Notre logique, c’est la structuration : accompagner l’effort de l’État, des associations, des nouvelles salles. Être partie prenante d’un mouvement qui façonne autant la cinéphilie que la cinématographie. Le cinéma, on veut qu’il soit notre pain quotidien. C’est ça l’éducation filmique.

Cette éducation filmique, vous la portez jusque dans les prisons, les écoles…
Absolument. Faire du cinéma, c’est faire de l’éducation citoyenne. Quand on va dans les prisons, ce n’est pas juste pour montrer des films, c’est pour réinsérer. Face à un film, l’expérience peut être une libération : l’individu change, se détache de ce qui entrave sa volonté.

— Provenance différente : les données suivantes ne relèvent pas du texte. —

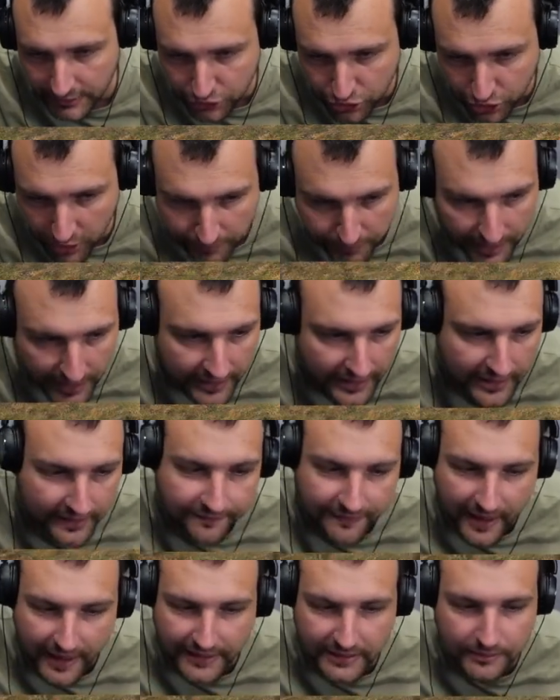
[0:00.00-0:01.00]
It's completely
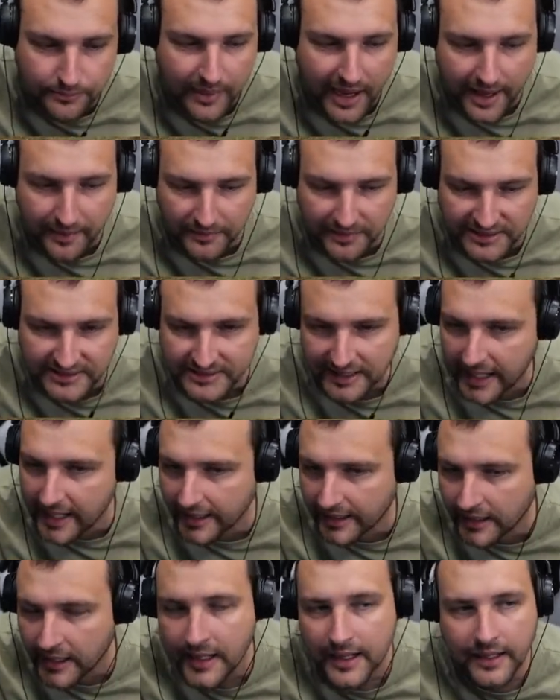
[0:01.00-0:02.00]
fine. My
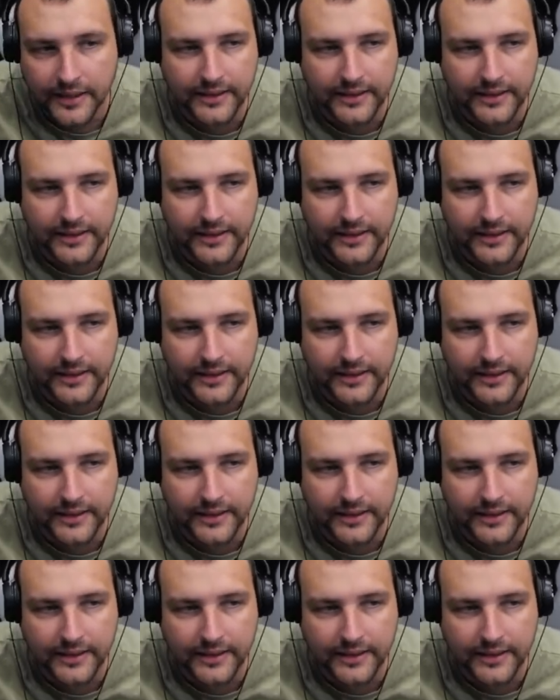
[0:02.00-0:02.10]
mistake.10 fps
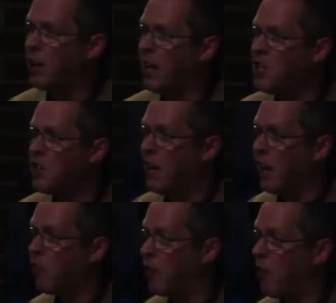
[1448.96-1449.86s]
at
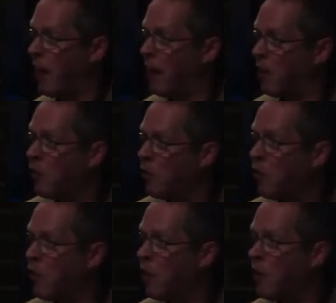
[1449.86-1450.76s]
internet
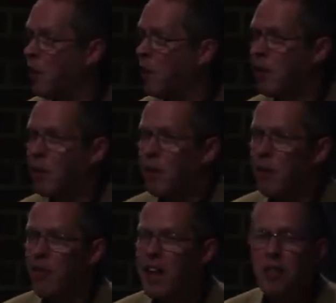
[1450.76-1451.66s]
surveillance,
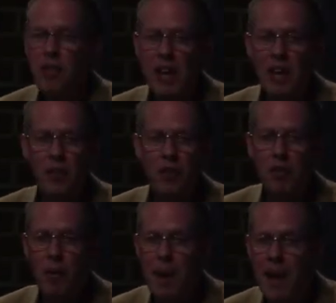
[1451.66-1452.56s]
they think that
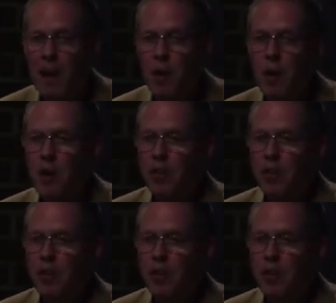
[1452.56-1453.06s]
somehow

C’est la fonction thérapeutique de l’art : insertion sociale, guérison. Celui qui va au cinéma aime la vie, et celui qui aime la vie va au cinéma. Aimer le cinéma, c’est aimer la vie. Pourquoi ? Parce que le cinéma donne une forme.

Parfois plus forte que celle que la vie offre. Il organise l’informe, façonne ce qui n’a pas encore de contours. Il crée des formes inédites. Et soudain, la vie devient plus proche, plus visible. Entre le cinéma et la vie, il ne devrait pas y avoir de frontière. L’idée, c’est de les rapprocher.

Dans cette édition, le programme documentaire que vous pilotez – des plongées dans les silences méditerranéens – brasse les cultures comme un carrefour…
En effet, c’est un carrefour de regards, de récits, de formes. On sent le brassage des cultures, les voix singulières qui se croisent et s’éclairent.

Le festival porte cette utopie : structurer le cinéma au Maroc, là où les salles renaissent et où la cinéphilie s’ouvre enfin au monde.

C’est un travail de patience et d’énergie: cultiver les différences, choyer les singularités des paroles, des avis, des points de vue. Chaque voix compte, chaque perspective enrichit.